— WORK INSTRUCTIONS —
Output the data word for word, dropping every image.

— THE INPUT —
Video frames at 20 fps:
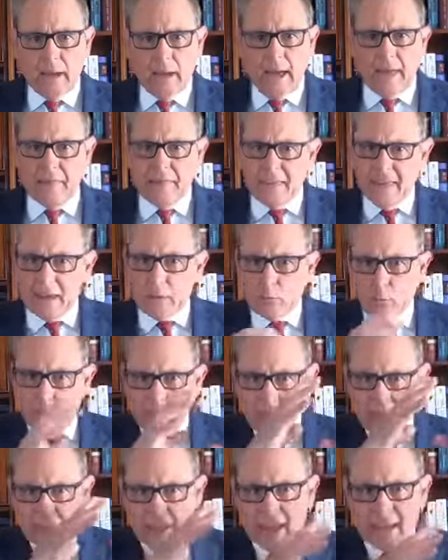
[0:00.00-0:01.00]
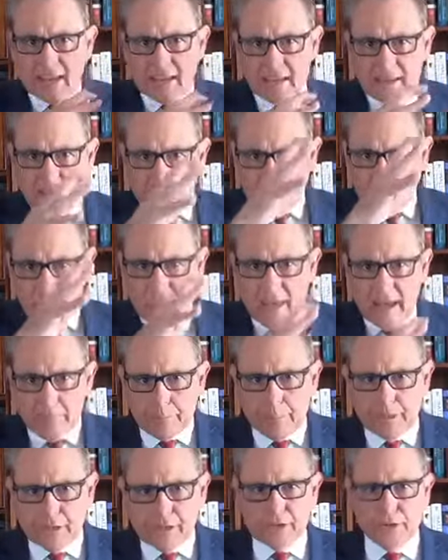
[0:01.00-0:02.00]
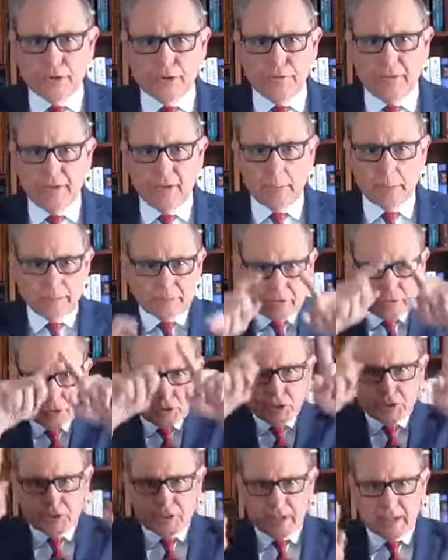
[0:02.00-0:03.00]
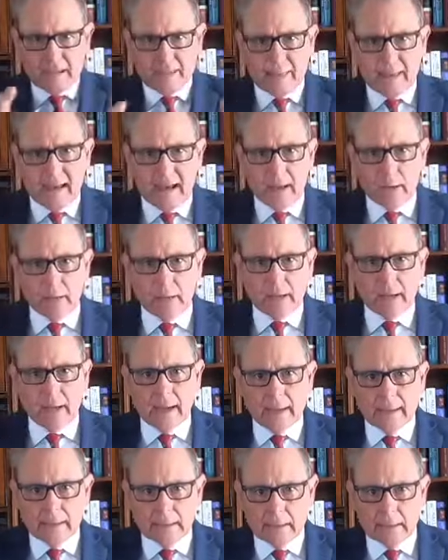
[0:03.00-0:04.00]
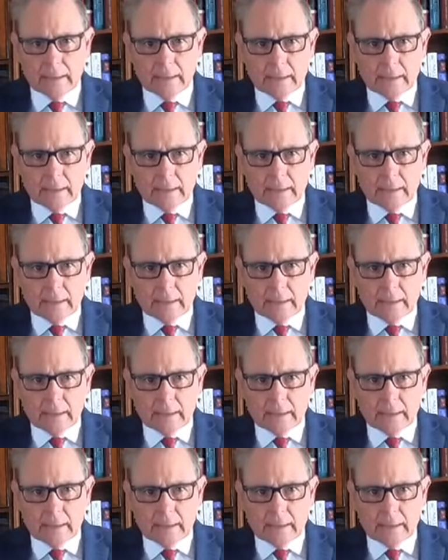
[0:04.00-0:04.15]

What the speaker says: And then within that picture of him, if you just take that outline,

— RESPONSE BELOW —
Video frames at 20 fps:
[0:00.00-0:01.00]
[0:01.00-0:02.00]
[0:02.00-0:03.00]
[0:03.00-0:04.00]
[0:04.00-0:04.15]

What the speaker says: And then within that picture of him, if you just take that outline,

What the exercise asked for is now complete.